LoginBy continuing, you agree to Sociomix's Terms of Service, Privacy Policy
By continuing, you agree to Sociomix's Terms of Service, Privacy Policy
Erkek ve Kadını oynadıkları rollerle yöneten bir toplum dünyasında; erkek kocaları, babaları, erkek arkadaşları, kardeşleri, sevgilileri, arkadaşları oynar ve evet, avcılar ve kadın eşleri, anneleri, metresleri, kız kardeşleri ve arkadaşları oynar.
Kadın Hakları Hareketlerinin kadınların erkeklerinin veya erkeklerinin yanında durma haklarının kabul edilmesini kışkırtmak için yapılması gereken daha az mutlu bir dünyada erkeklerin ve kadınların bir arada yaşama ve birlikte yaşama biçimleri konusunda neden her zaman gizli bir dengesizlik olduğu sık sık merak edilir..
Soru, toplumdaki erkeklerin ve kadınların hem profesyonel hem de kişisel yaşamlarında neden bu kadar eşitsiz sıralarda yer almasıdır ki, Feminizm kelimesi icat edildi.
Feminizm, artık dini ve ırksal görüşleri içeren sosyal, politik ve ekonomik olarak kadın hakları için bir terimdir.
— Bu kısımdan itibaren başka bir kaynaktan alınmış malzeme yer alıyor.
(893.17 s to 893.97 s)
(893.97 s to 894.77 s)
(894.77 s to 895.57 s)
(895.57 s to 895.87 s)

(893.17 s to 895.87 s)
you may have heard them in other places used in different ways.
Ne yazık ki, bu modern zamanlarda, “feminizm” kelimesi, özellikle belirli bir durum hakkında aynı şekilde hissetmeyebilecek erkekler veya diğer kadınlar arasında medeni konuşmalar için uygun olmayan oldukça korkunç bir terim haline geldi.
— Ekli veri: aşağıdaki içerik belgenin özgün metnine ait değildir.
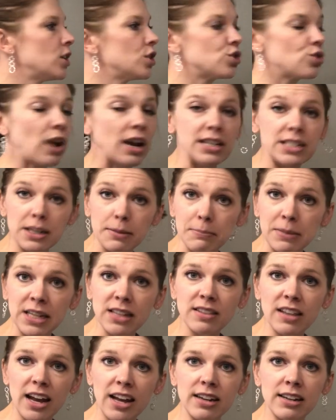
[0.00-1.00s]
tried to
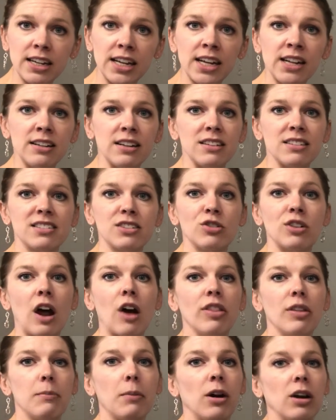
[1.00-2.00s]
meet that need. And so
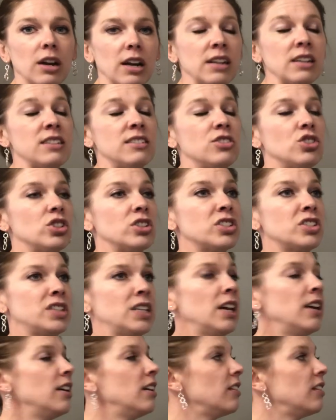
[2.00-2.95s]
now the market is just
Bununla birlikte, Feminizmin asıl amacı, kadınlara ve erkeklere sosyal, politik ve ekonomik olarak küresel bir konumda muamele görmeleri ve kabul edilmeleridir.
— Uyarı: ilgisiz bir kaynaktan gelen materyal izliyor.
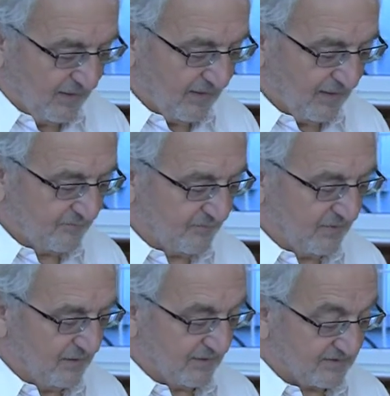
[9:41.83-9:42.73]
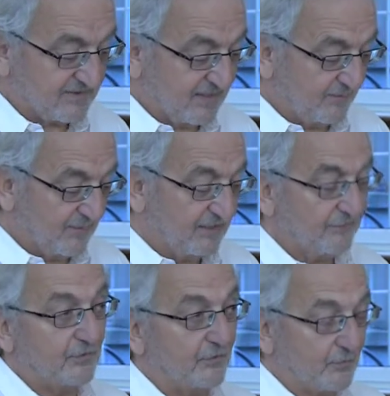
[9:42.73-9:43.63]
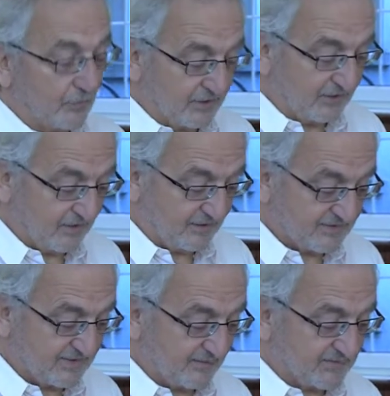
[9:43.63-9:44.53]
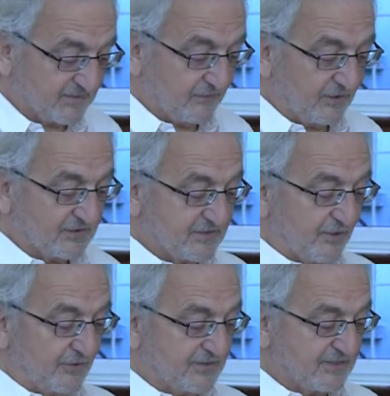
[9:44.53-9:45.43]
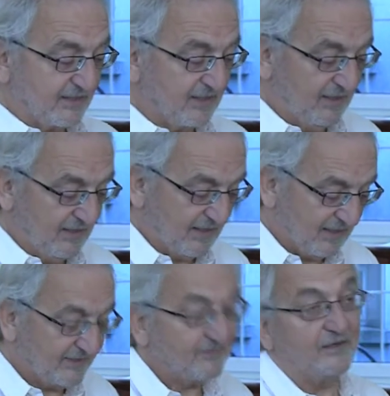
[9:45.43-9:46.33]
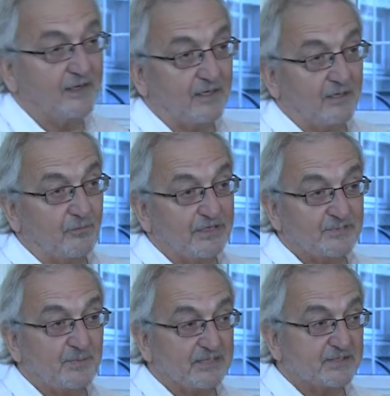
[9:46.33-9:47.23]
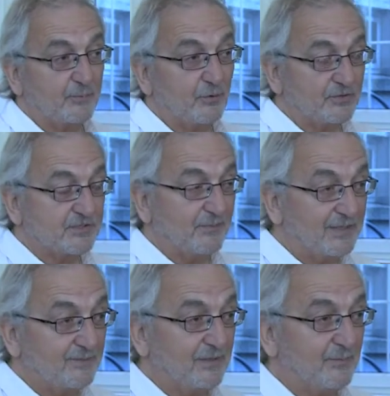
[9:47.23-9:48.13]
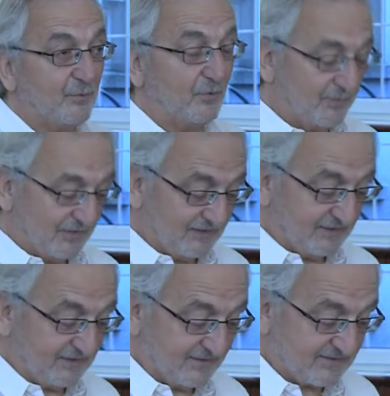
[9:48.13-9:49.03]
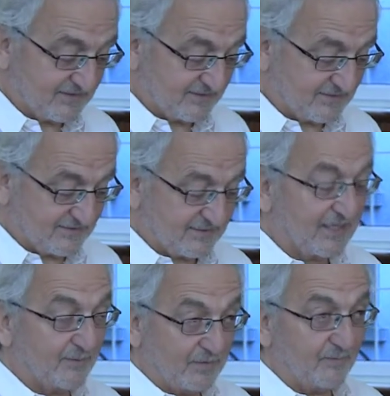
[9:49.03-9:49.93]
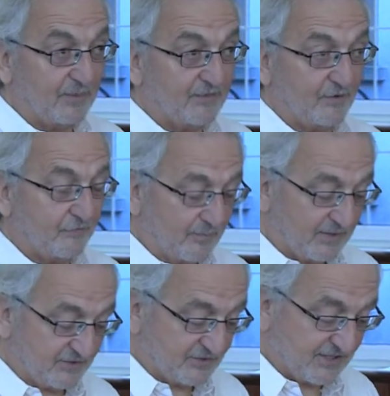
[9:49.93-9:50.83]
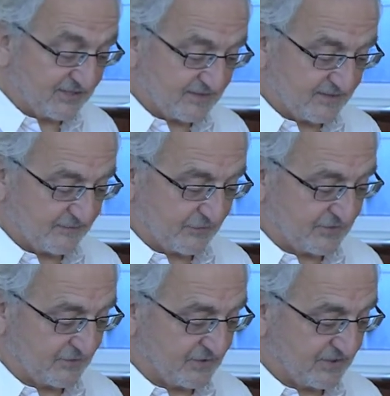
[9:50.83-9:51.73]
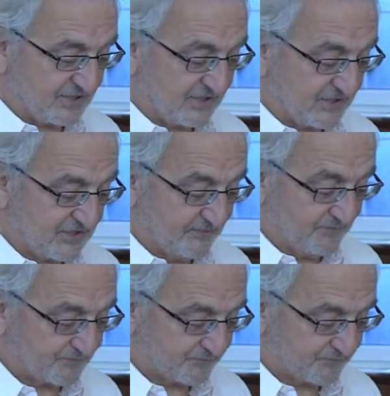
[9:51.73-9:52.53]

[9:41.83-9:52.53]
As I say, many of those working concepts have lost currency, and a rights-based approach might be appropriate to this time and might offer better chances for social change.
Beyaz kadın olmayan kadınların en çok erkek egemenliği sorunlarına sahipken, Beyaz kadının çok daha az acı çektiği veya çok az şey bildiği için hiçbir şey yapamadığı düşünülmektedir.. Audre Lorde'un “Ustanın Araçları Asla Efendinin Evini Parçalamayacak” adlı makalesinde, bu düşünce daha sonra “radikal feminizm” olarak adlandırıldı.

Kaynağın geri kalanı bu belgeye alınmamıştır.